Every entry below is to be copied exactly, apart from any picture it holds.

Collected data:
---

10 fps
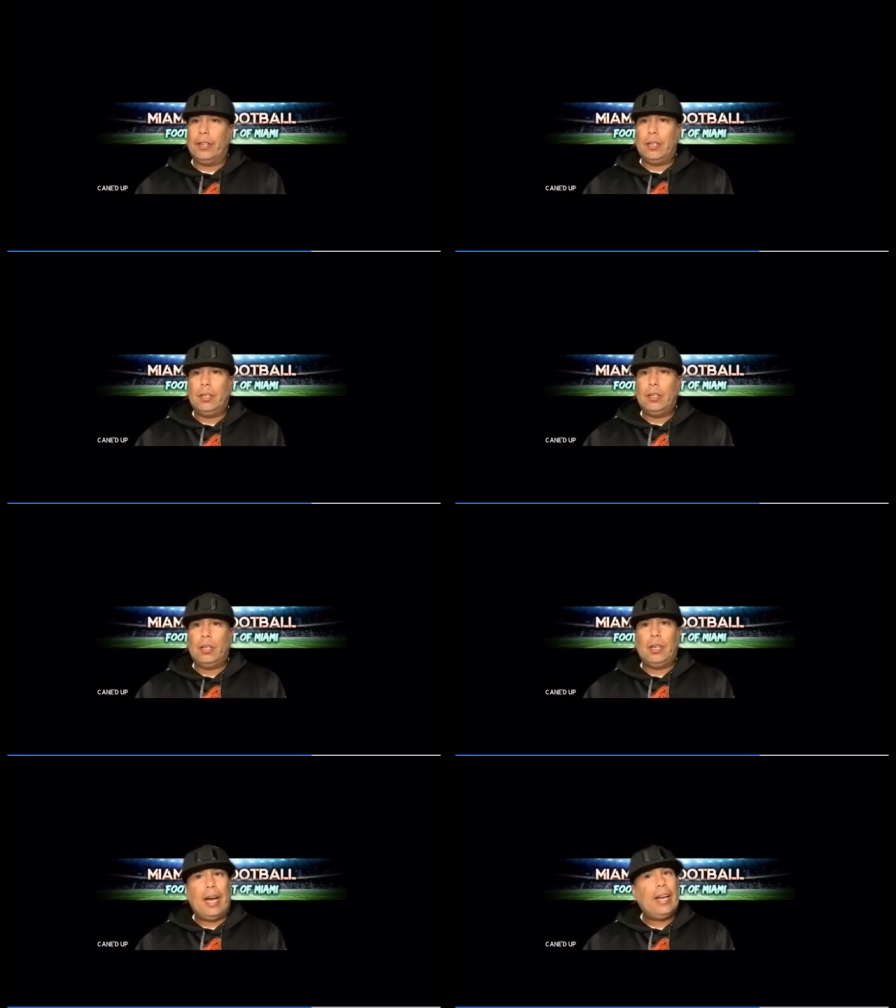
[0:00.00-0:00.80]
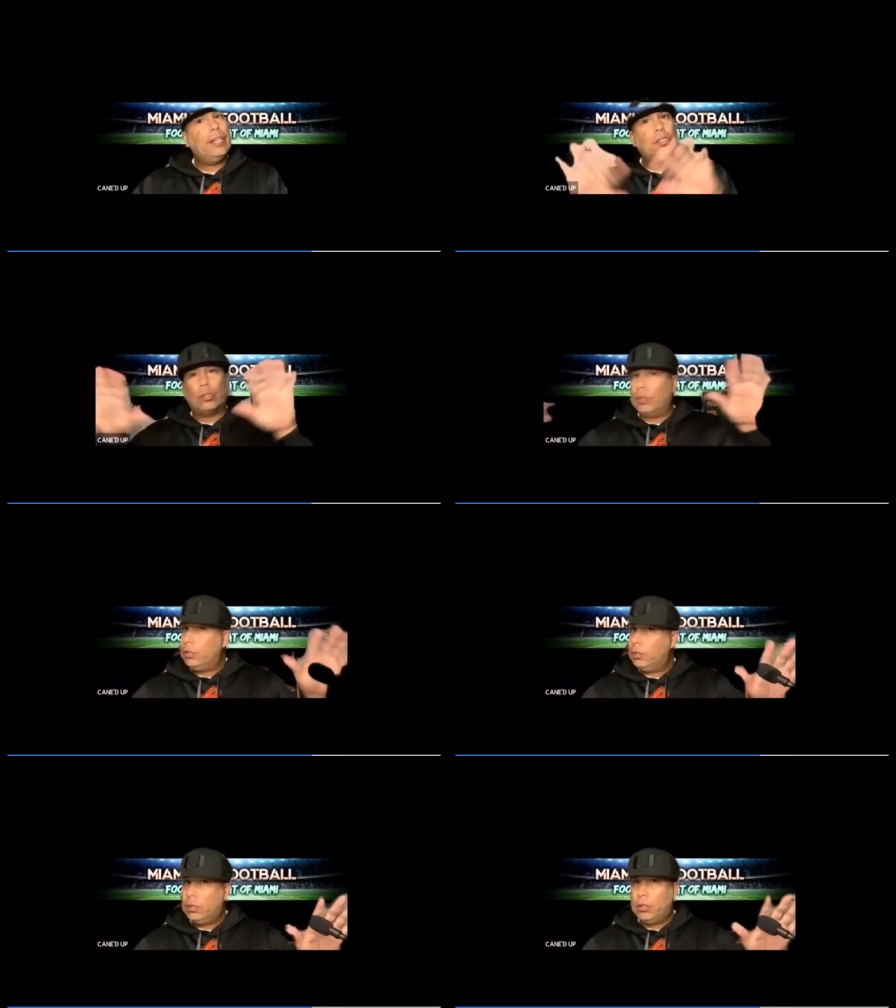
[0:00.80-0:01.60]
not history,
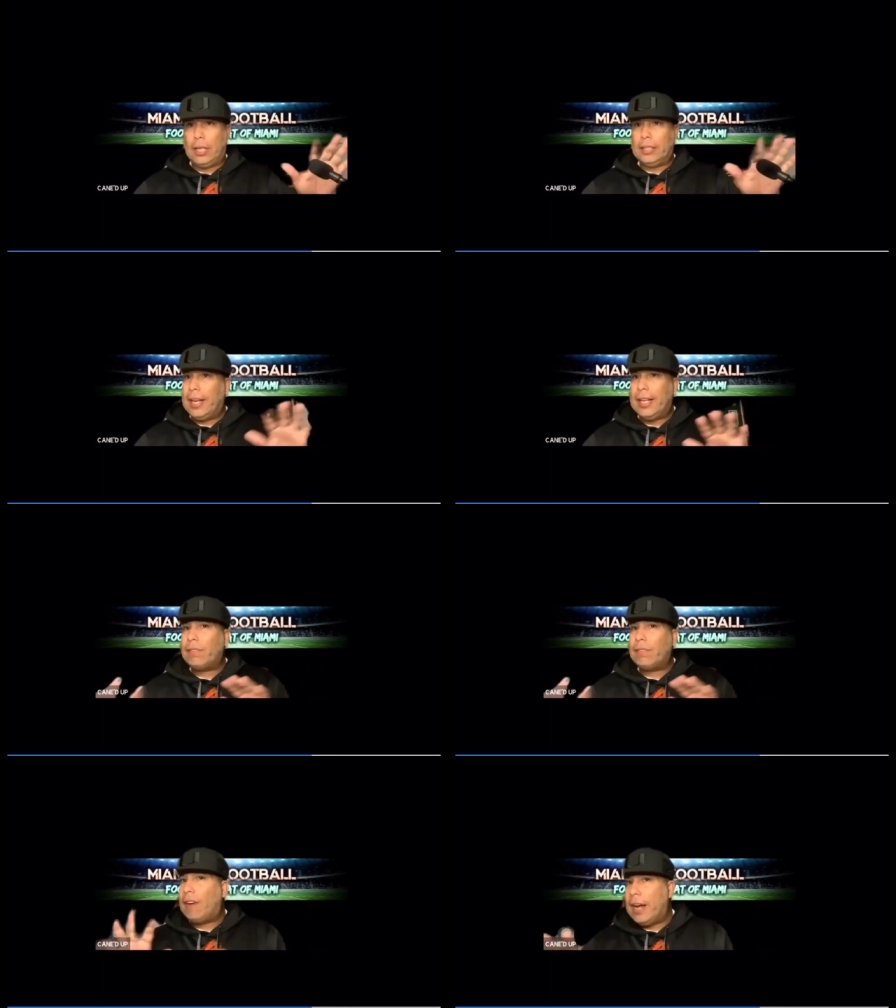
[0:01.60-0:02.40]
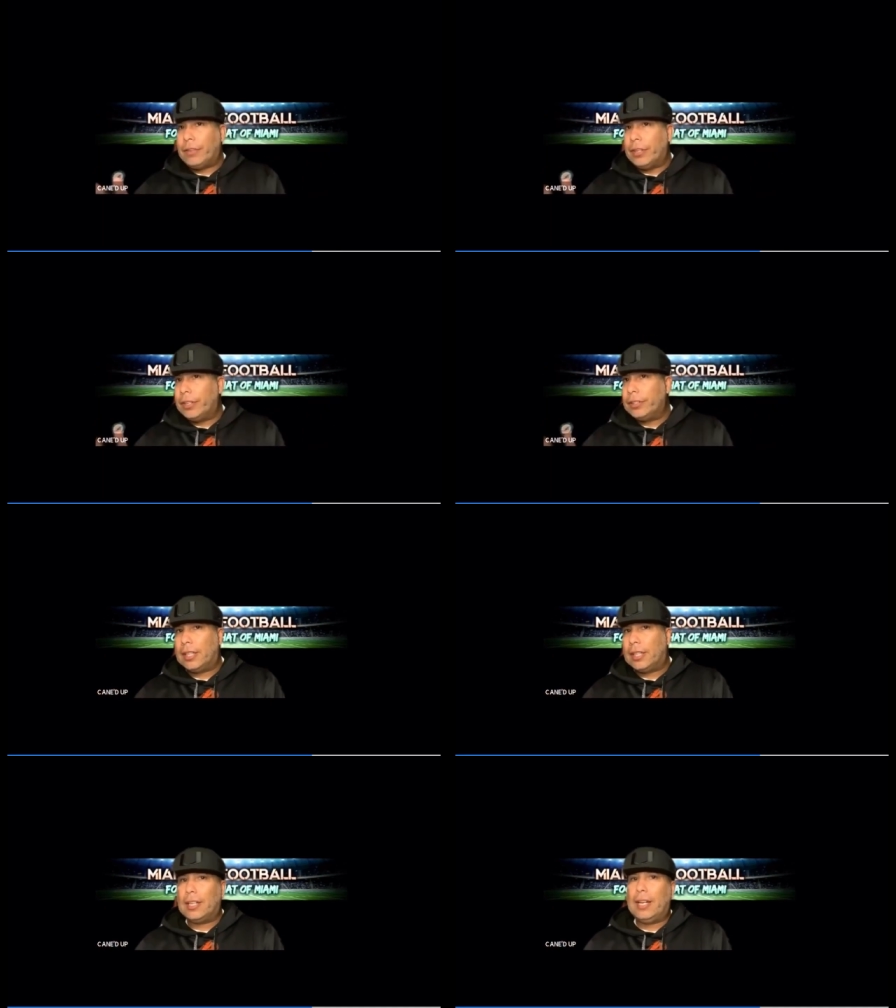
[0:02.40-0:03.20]
not the last five years, not the
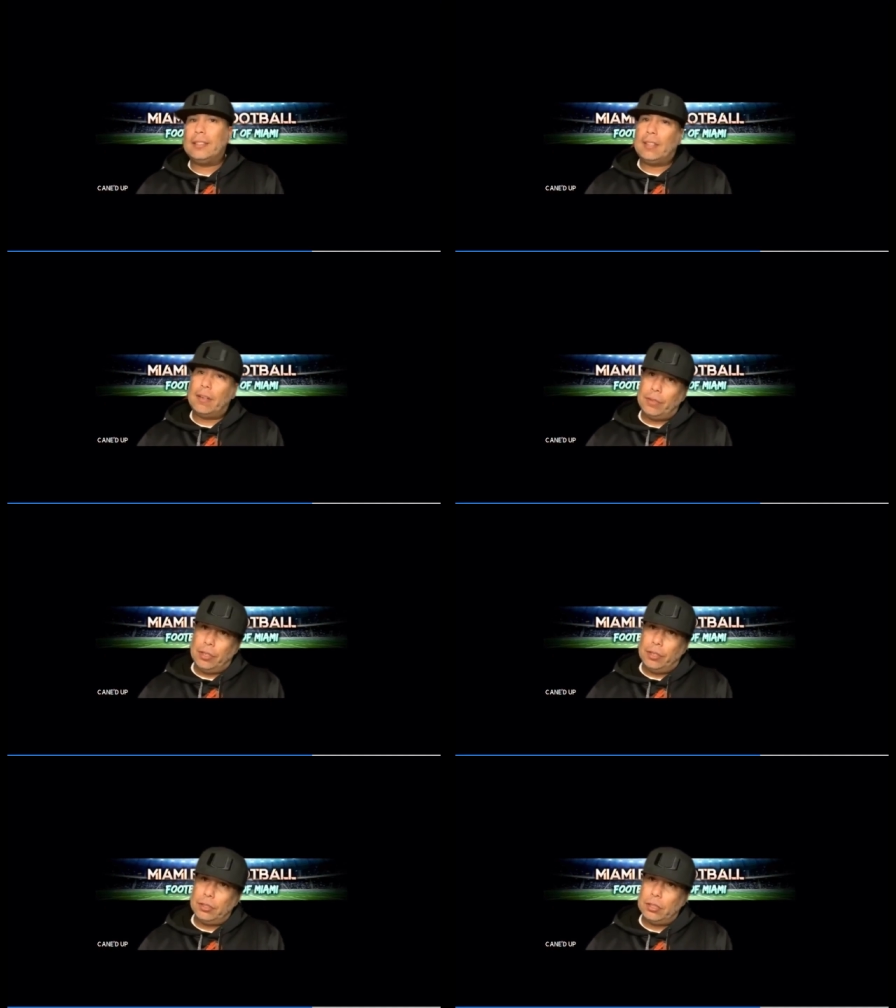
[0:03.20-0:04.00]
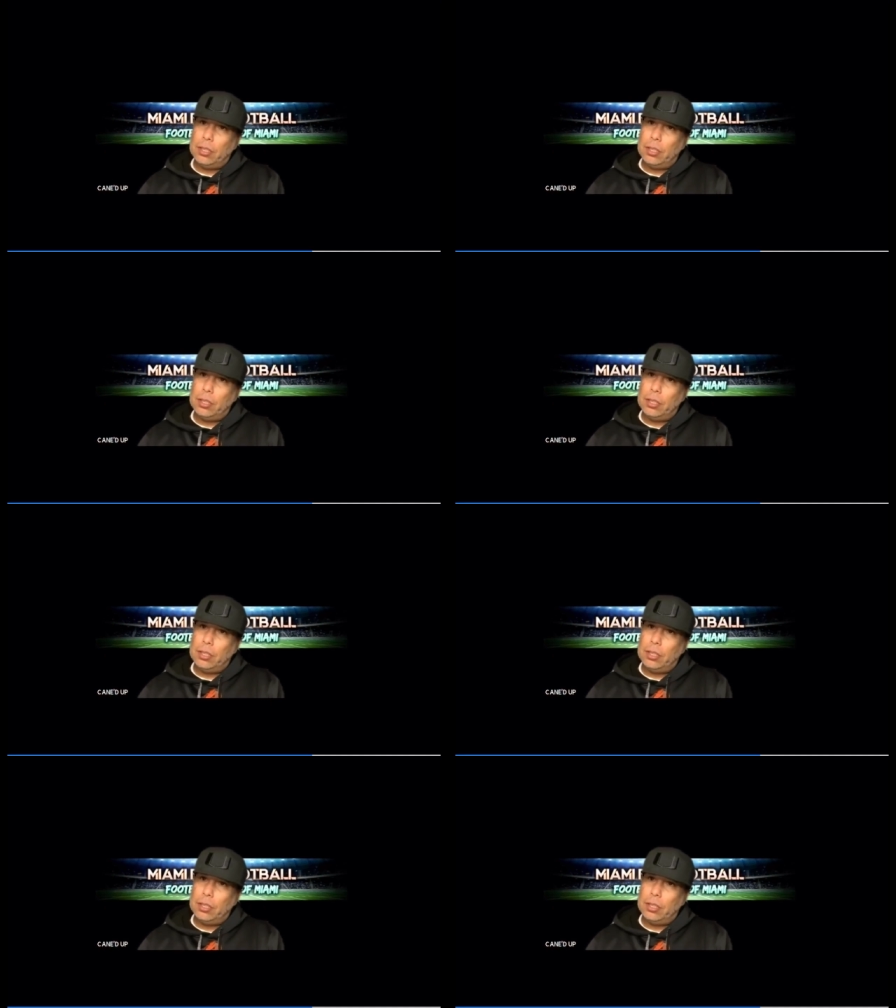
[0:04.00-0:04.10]
last seven years,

---

## Response area
10 fps
[0:00.00-0:00.80]
[0:00.80-0:01.60]
not history,
[0:01.60-0:02.40]
[0:02.40-0:03.20]
not the last five years, not the
[0:03.20-0:04.00]
[0:04.00-0:04.10]
last seven years,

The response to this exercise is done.